Забытый фашизм: Ионеско, Элиаде, Чоран | страница 79



. Конечно, речь идет о большем, чем мимолетное увлечение. Убежденность и постоянство выбора в течение всех этих лет, почти десятилетия, даже удивляют, принимая во внимание обычно присущий зрелости скептицизм. В 50-е годы Чоран вспоминал, что его вера никогда не была искренней. Но ему явно противоречил тот молодой, 22-летний, но уже во многом разуверившийся человек, которым он был в 1933 г.: «Существуют вещи, которые с рациональной точки зрения кажутся взаимно несовместимыми, но которые, однако, в реальности совместимы, просто потому, что они есть. Поэтому можно во всем сомневаться и тем не менее быть сторонником диктатуры», — писал он через некоторое время после приезда в Берлин[209]. Впоследствии Чоран признавал, что «испытывал некоторую слабость к этим кровожадным мечтателям», но лишь затем, чтобы немедленно добавить: «Я ощущал бессознательно, на уровне предчувствия, что они не могли, не должны были победить»[210].

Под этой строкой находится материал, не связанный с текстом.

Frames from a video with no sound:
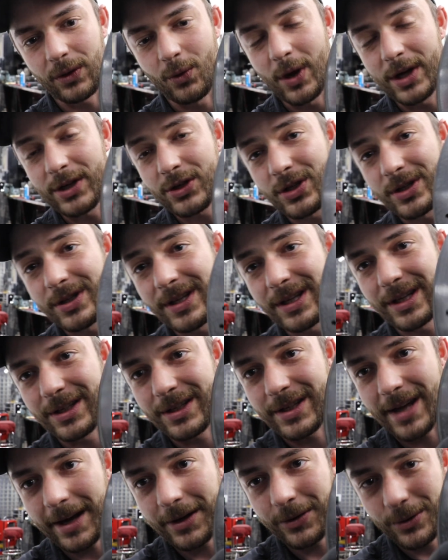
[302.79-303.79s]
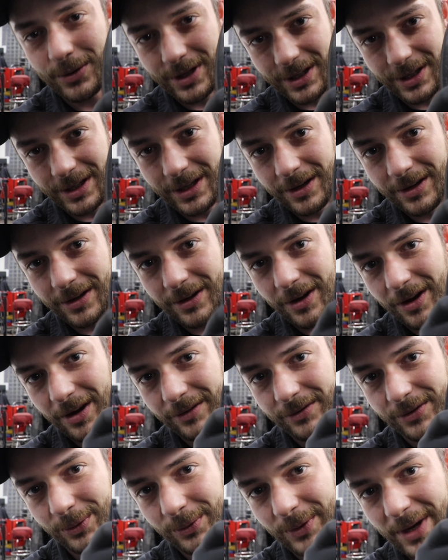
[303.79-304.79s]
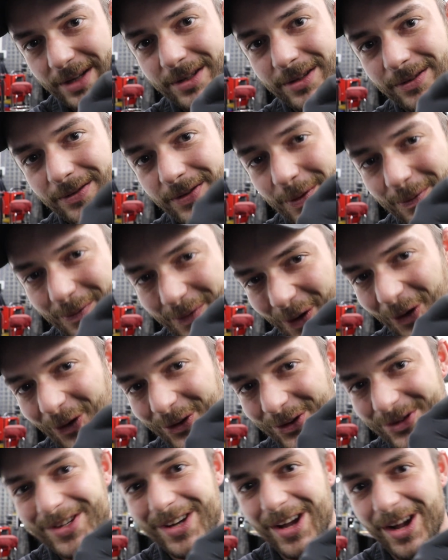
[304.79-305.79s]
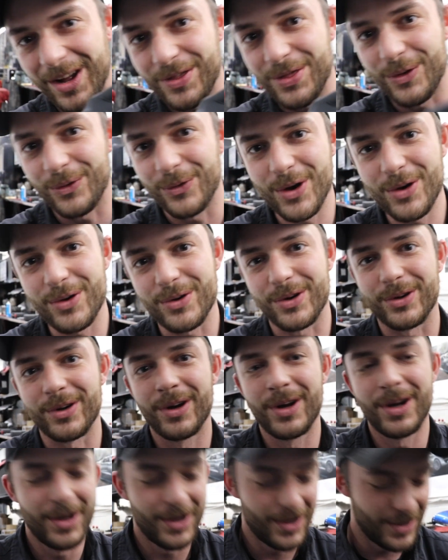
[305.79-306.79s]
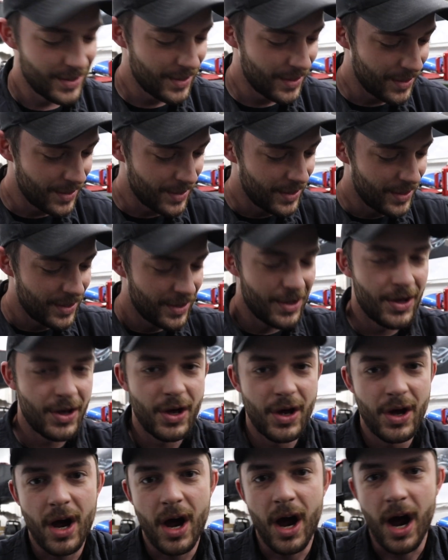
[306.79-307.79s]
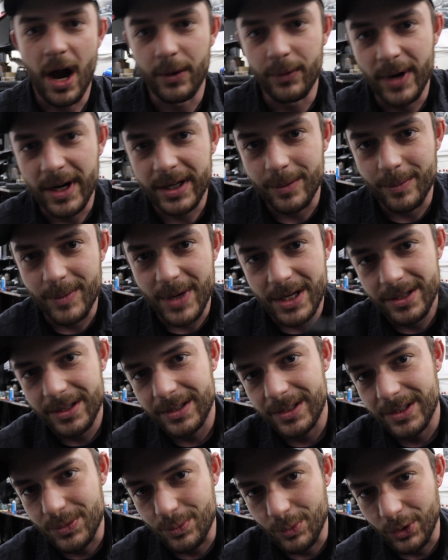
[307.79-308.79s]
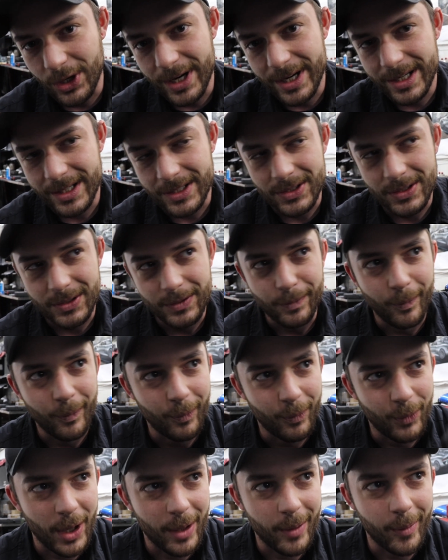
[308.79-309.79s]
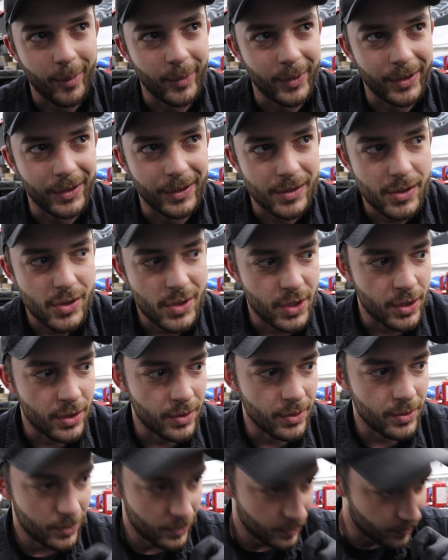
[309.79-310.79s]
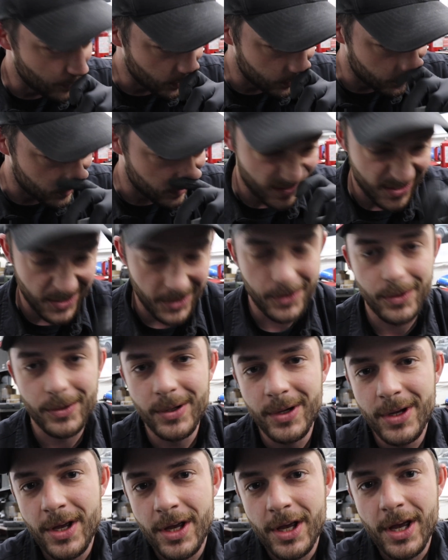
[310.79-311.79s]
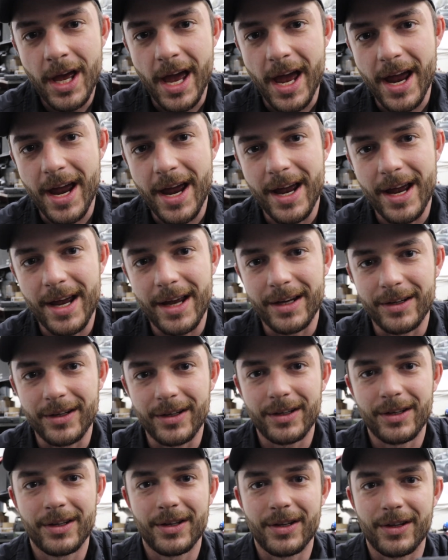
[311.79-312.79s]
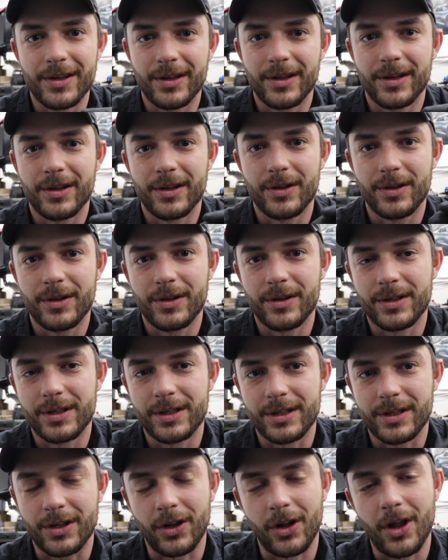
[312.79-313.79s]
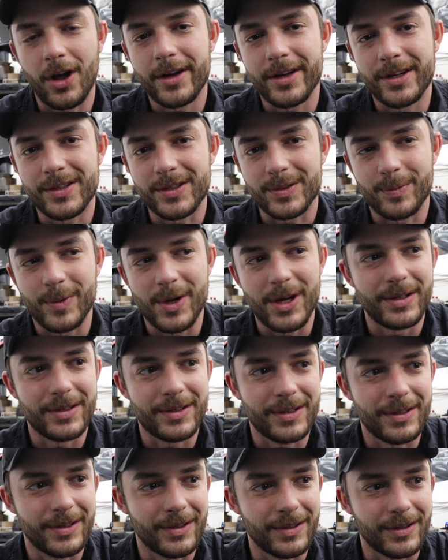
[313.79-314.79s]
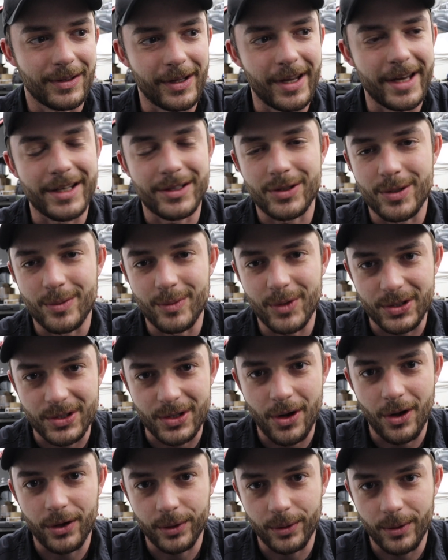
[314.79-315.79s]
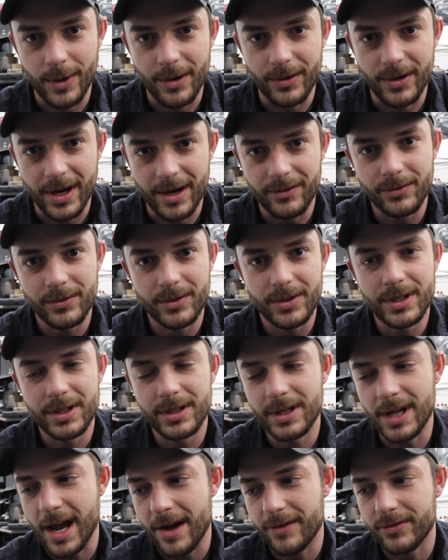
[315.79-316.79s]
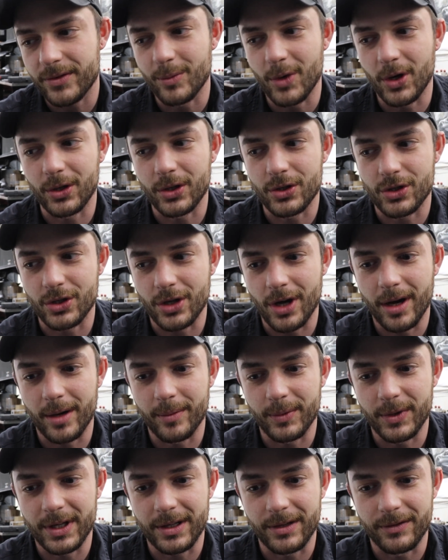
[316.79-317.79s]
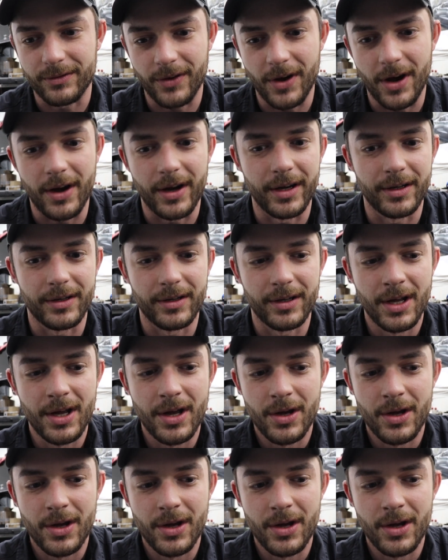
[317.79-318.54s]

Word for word: question the integrity of the rest of the bolts on the rotor. I recommended these brakes probably two months ago and the client spent the last two months calling around every aftermarket shop they could find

Это неправда: автор «На вершинах отчаяния» долгое время оставался убежденным в том, что организованная сила способна сыграть решающую роль. Он более ни во что не верил, но признавался в 1935 г., что не думает, будто Румыния осуждена быть посредственностью в течение всего периода своего исторического существования. «Я столько сомневался в праве Румынии на существование, что сейчас мне представляется недопустимым не верить в ее судьбу»[211]. Аналогичное высказывание содержалось в «Тетрадях», опубликованных после его смерти, на которых значилось «уничтожить». В 1966 г., вспоминая свое пребывание в Мюнхене в 1934 г., писатель допускал, что в то время «ему не хватало лишь малого, чтобы основать религию»[212].

«Меня озадачивают воспоминания о некоторых моих прошлых увлечениях: я их не понимаю. Какое безумие!» — признавался он впоследствии своему другу Арсавиру Актеряну[213]. То «внутреннее допущение худшего», которое Жак Деррида обнаруживал в философии Хайдеггера, у Чорана, как мы видели, присутствовало с конца 20-х годов. Но как же объяснить уничтожение всех моральных преград, как понять, что заставило писателя, уже пользовавшегося в Румынии на рубеже 20—30-х годов большим авторитетом, узреть в национал-социализме выражение «созидательного варварства», способного окончательно разрешить проблему упадка Европы?[214] Мечтать о том, чтобы объединить румынскую молодежь в организацию по образцу немецкой «Гитлерюгенд»?[215] Высмеивать смешную сентиментальность тех, для кого человек представляет самостоятельную ценность?